The SEC statement went on the reveal that Montroll had also failed to inform the agency about a cyberattack on the exchange’s system and a bitcoin theft that happened as a result of that said malicious attack.

“We will continue to vigorously police conduct involving distributed ledger technology and ensure that bad actors who commit fraud in this space are held accountable,” stated Lara S. Mehraban, Associate Regional Director of the SEC’s New York office in the same statement.

The U.S. Attorney’s Office for the Southern District of New York also filed a complaint against Montroll for “perjury and obstruction of justice during the SEC’s investigation.”.

BitFunder shut down just one year after its launch in December 2012. The site’s end came on the heels of the Global Bitcoin Stock Exchange shutdown in October 2012 and’s shutdown in October 2013.

The charges emphasized the uncertainty surrounding whether bitcoin and other cryptocurrencies should be considered as securities or not. It remains vageue whether the coins are utility tokens or securities that would fall under the SEC’s supervision, and many start-ups have banned U.S. residents from officially partaking in token sales as a result.

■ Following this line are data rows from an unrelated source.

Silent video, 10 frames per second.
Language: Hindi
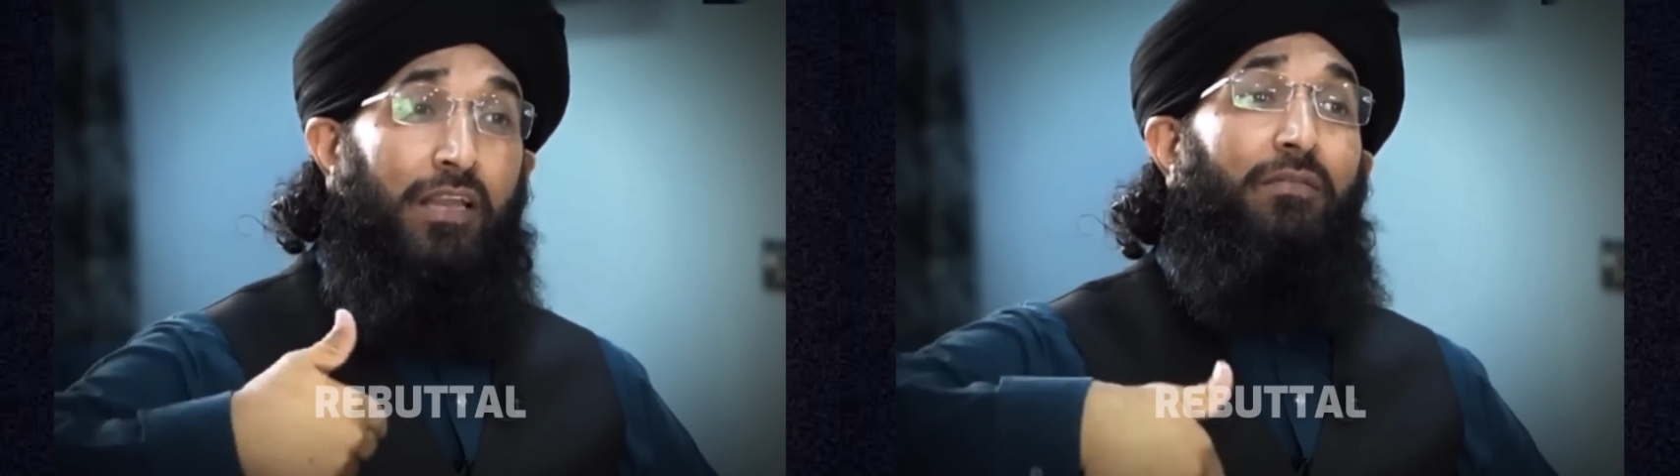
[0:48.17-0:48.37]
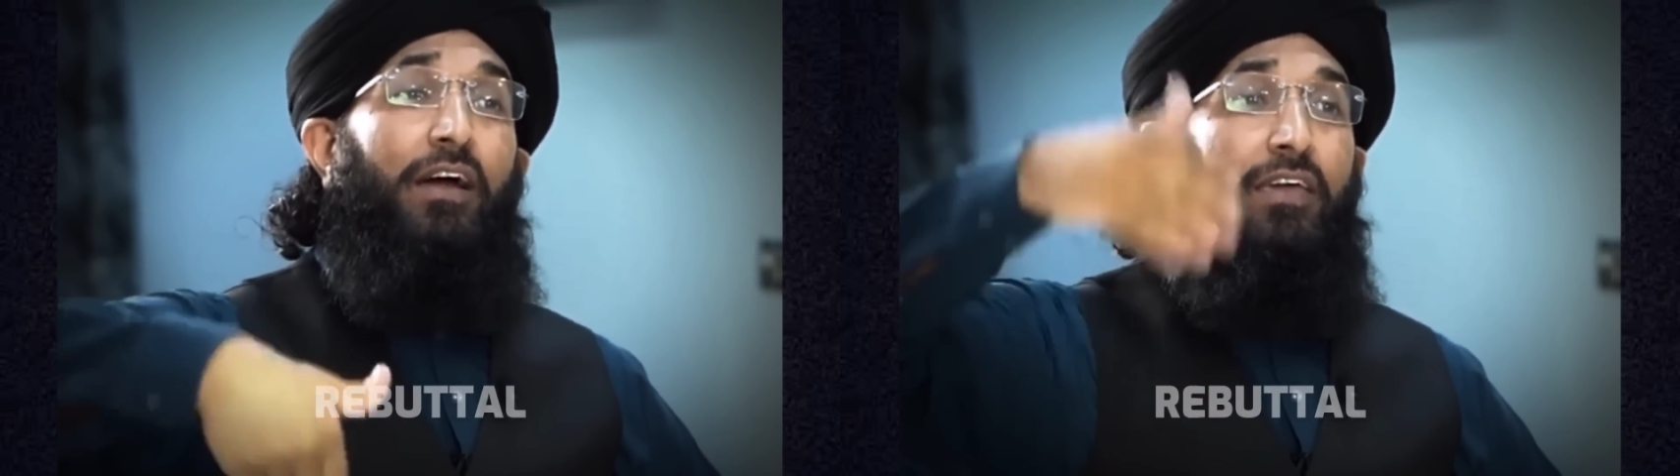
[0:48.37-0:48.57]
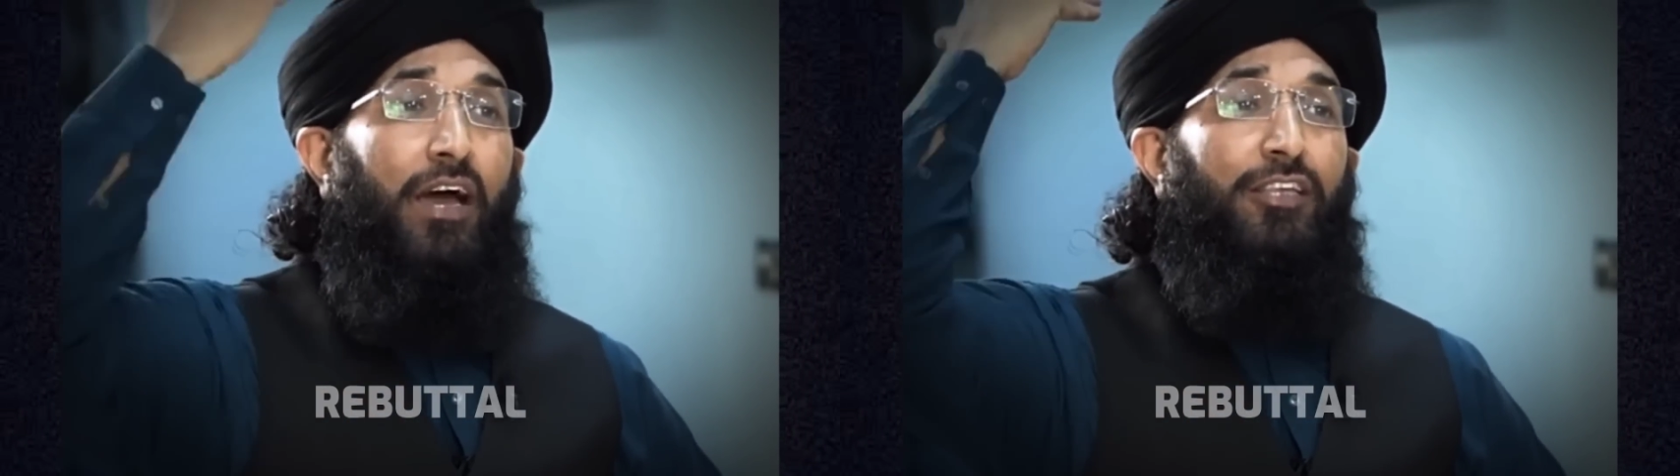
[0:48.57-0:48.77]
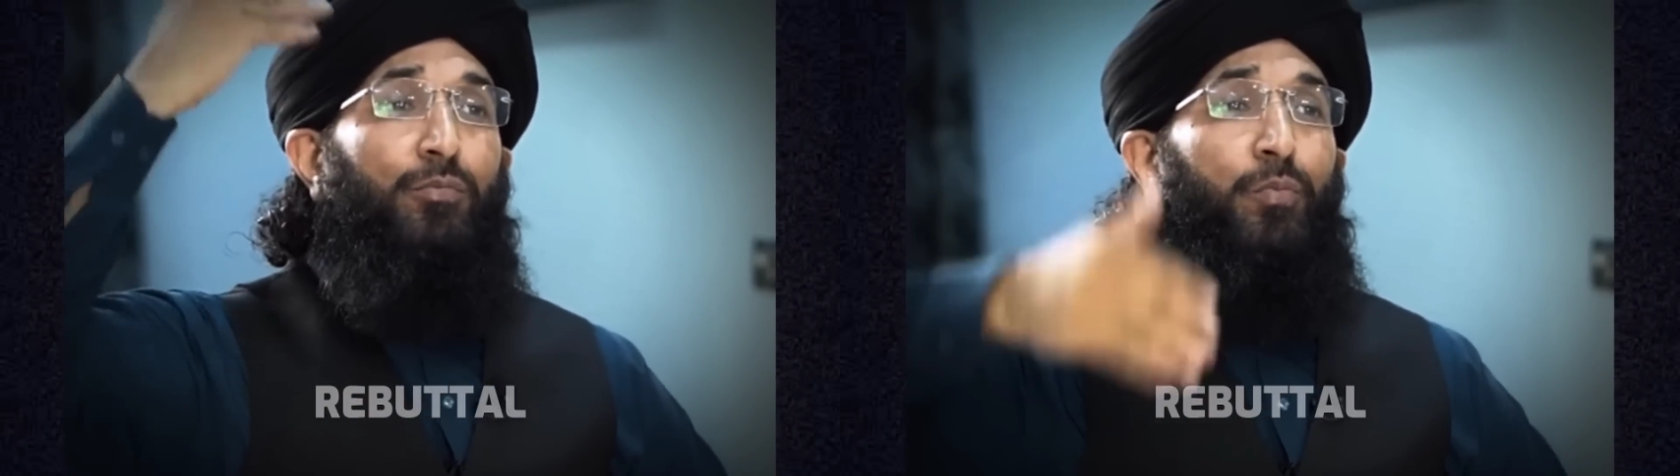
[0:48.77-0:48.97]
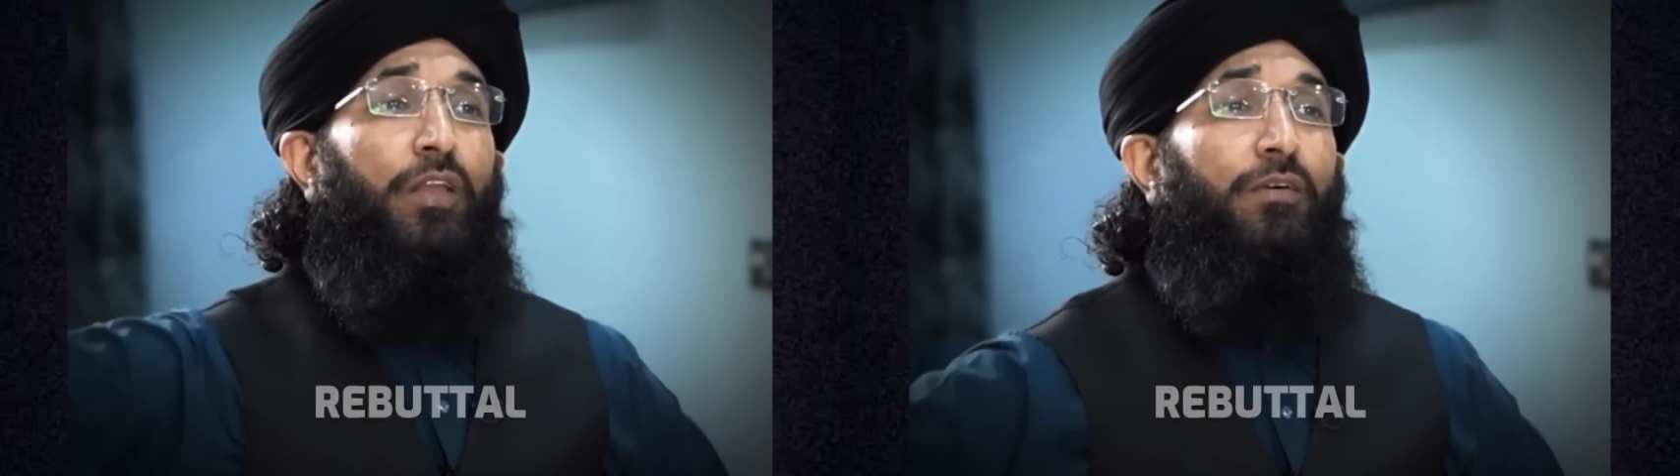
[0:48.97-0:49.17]
लिवाई
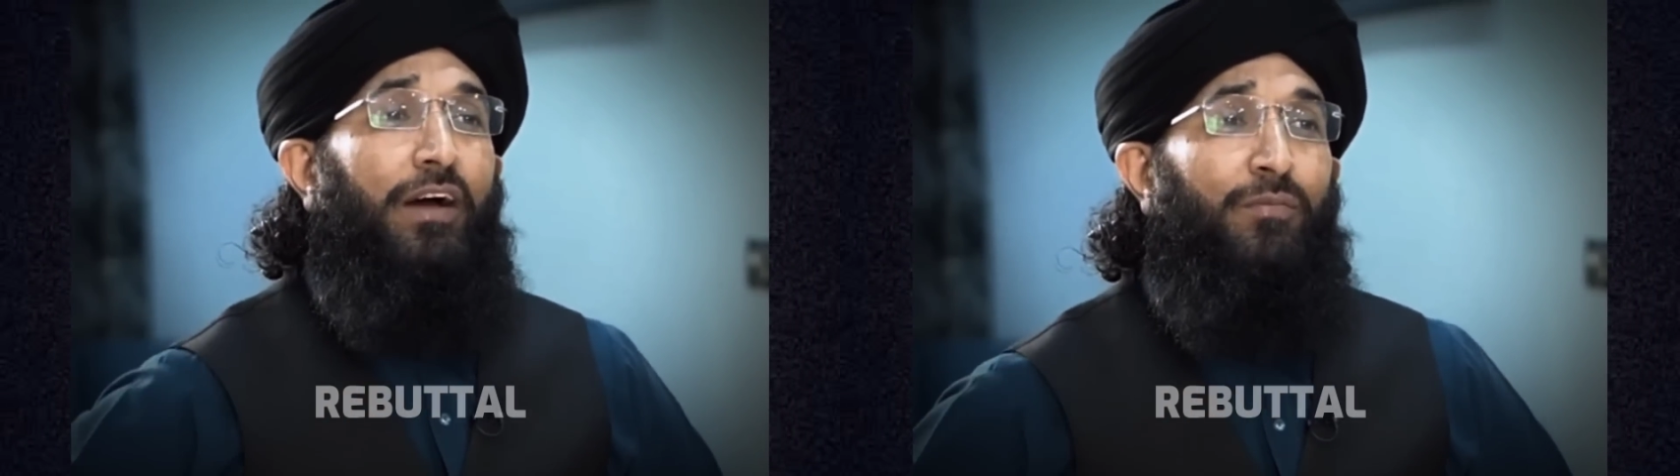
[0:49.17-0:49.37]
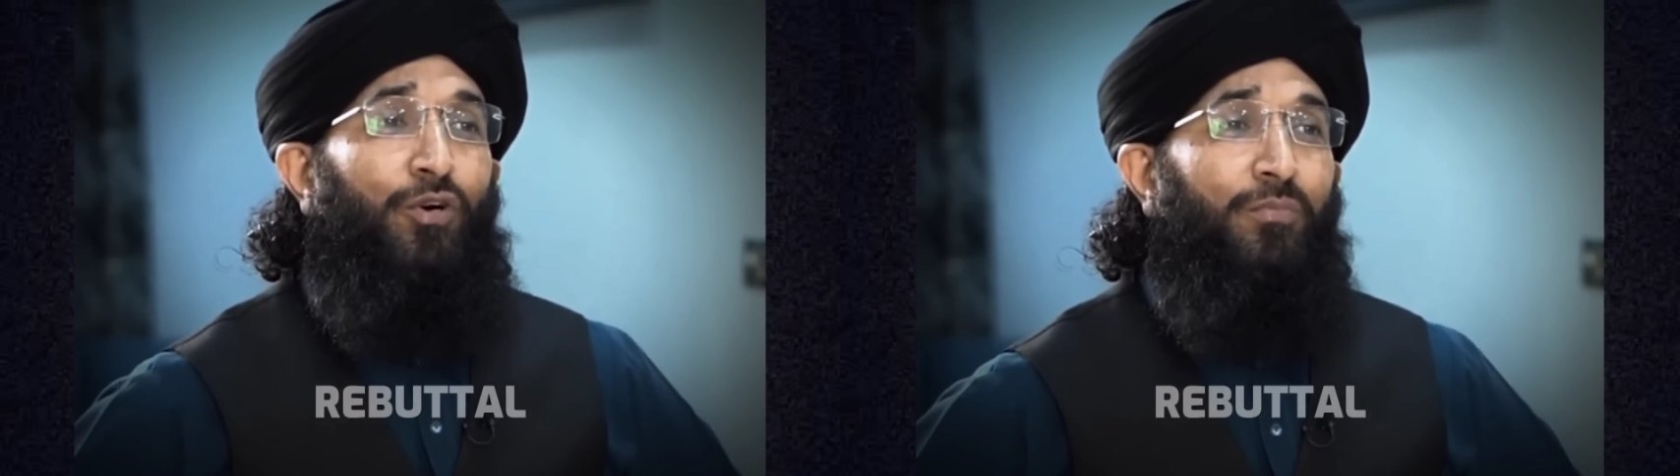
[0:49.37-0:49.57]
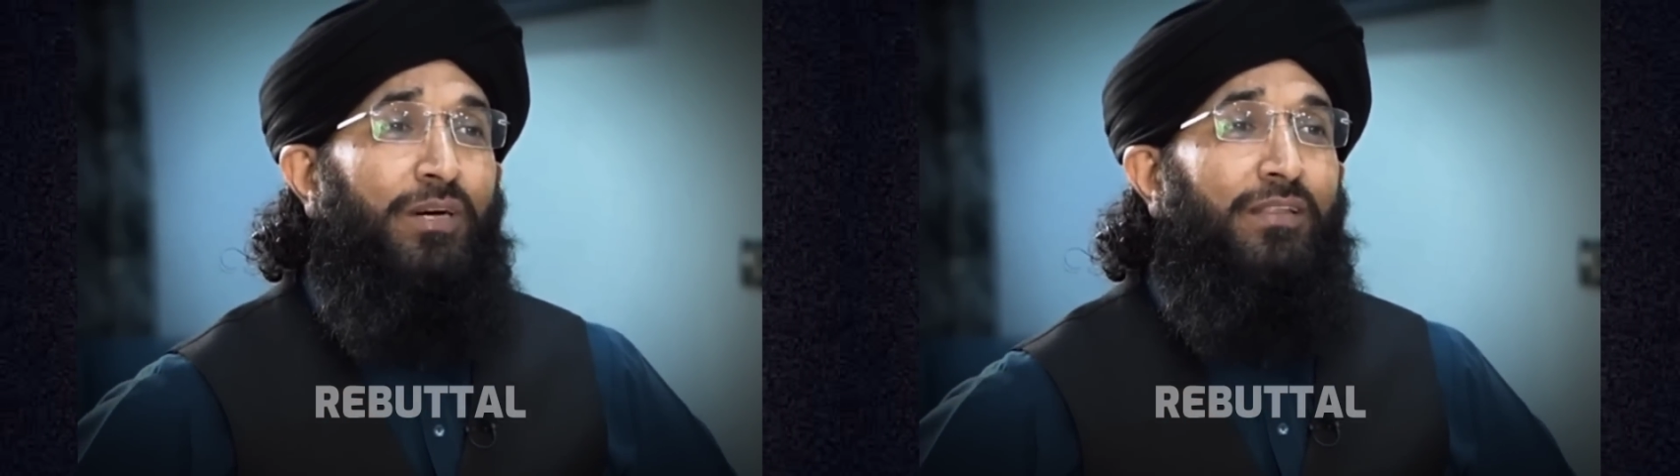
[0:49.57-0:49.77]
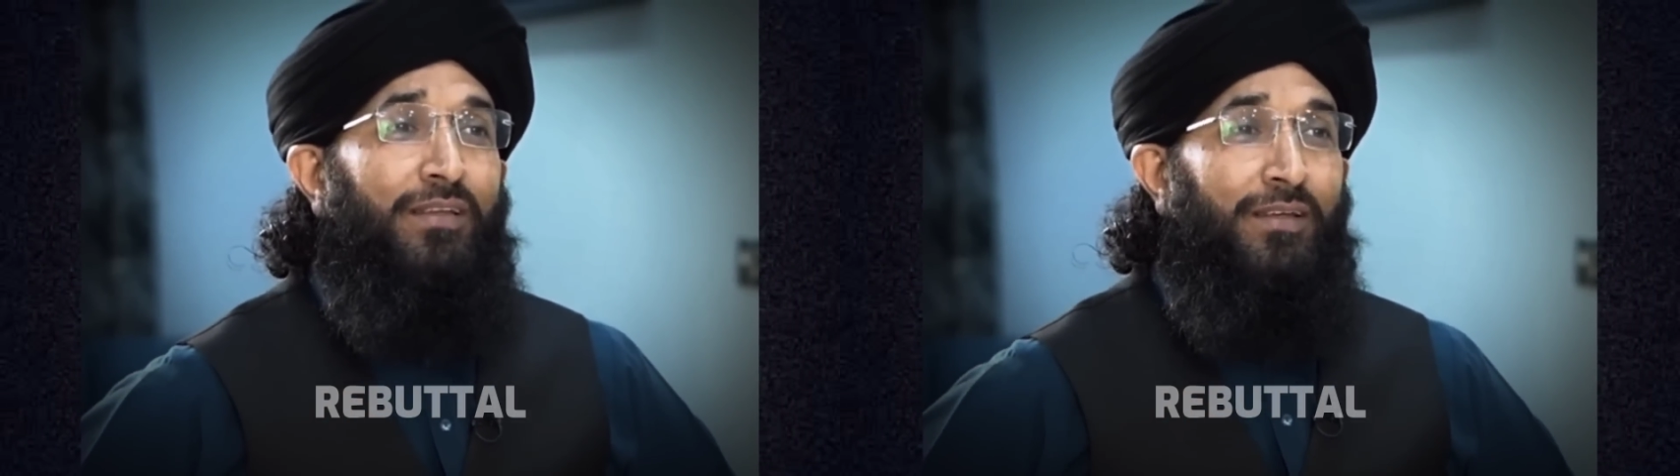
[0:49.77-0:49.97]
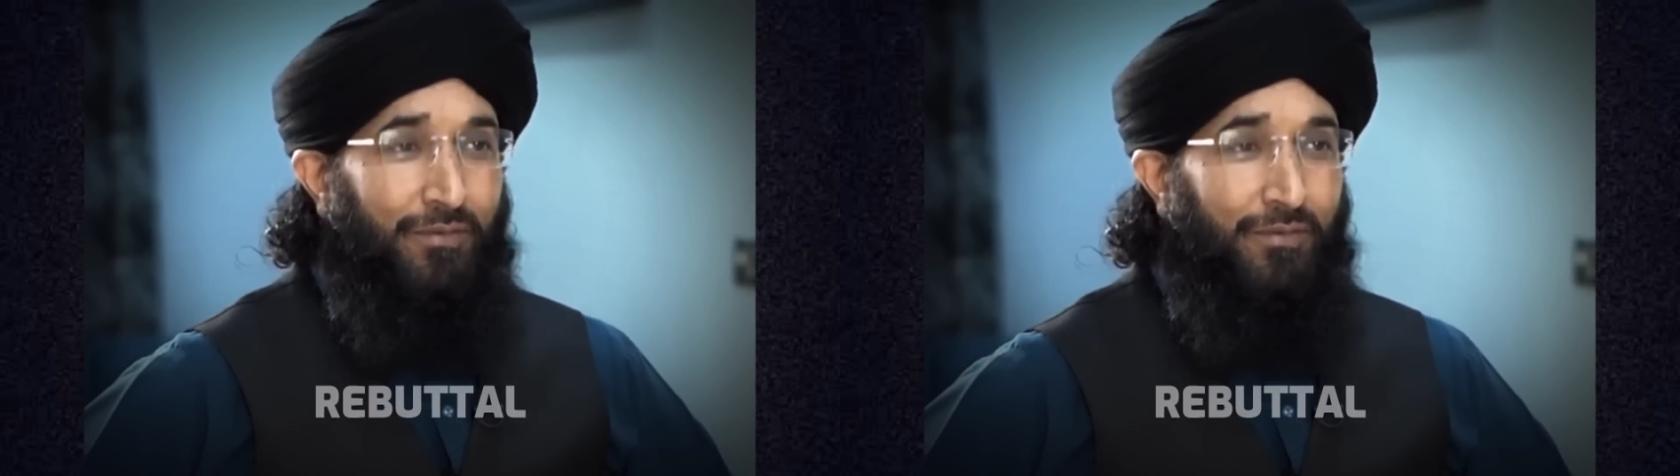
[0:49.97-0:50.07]
आजम मिन लिवाई मोहम्मद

The regulator has ramped up its efforts to bear down on cryptocurrency-related fraud in the past months, with numerous investor bulletins, stock trading suspensions and initial coin offering halts.

Just recently, the commission provisionally ceased trading in three tiny stocks because of questions about announcements associated with blockchain and cryptocurrency investments.

And just last month, the SEC put a stop to and froze the assets of AriseBank, which claimed to have raised $600 million in the largest initial coin offering in recent memory.

SEC Chairman Jay Clayton has also critical of late, about cryptocurrencies. He said in a hearing before the Senate Banking Committee that federal financial agencies might ask Congress for more legislation on cryptocurrency-related operations.

He also remarked that he is “not satisfied” when people think cryptocurrency trading platforms have similar safeguards as that of a stock exchange.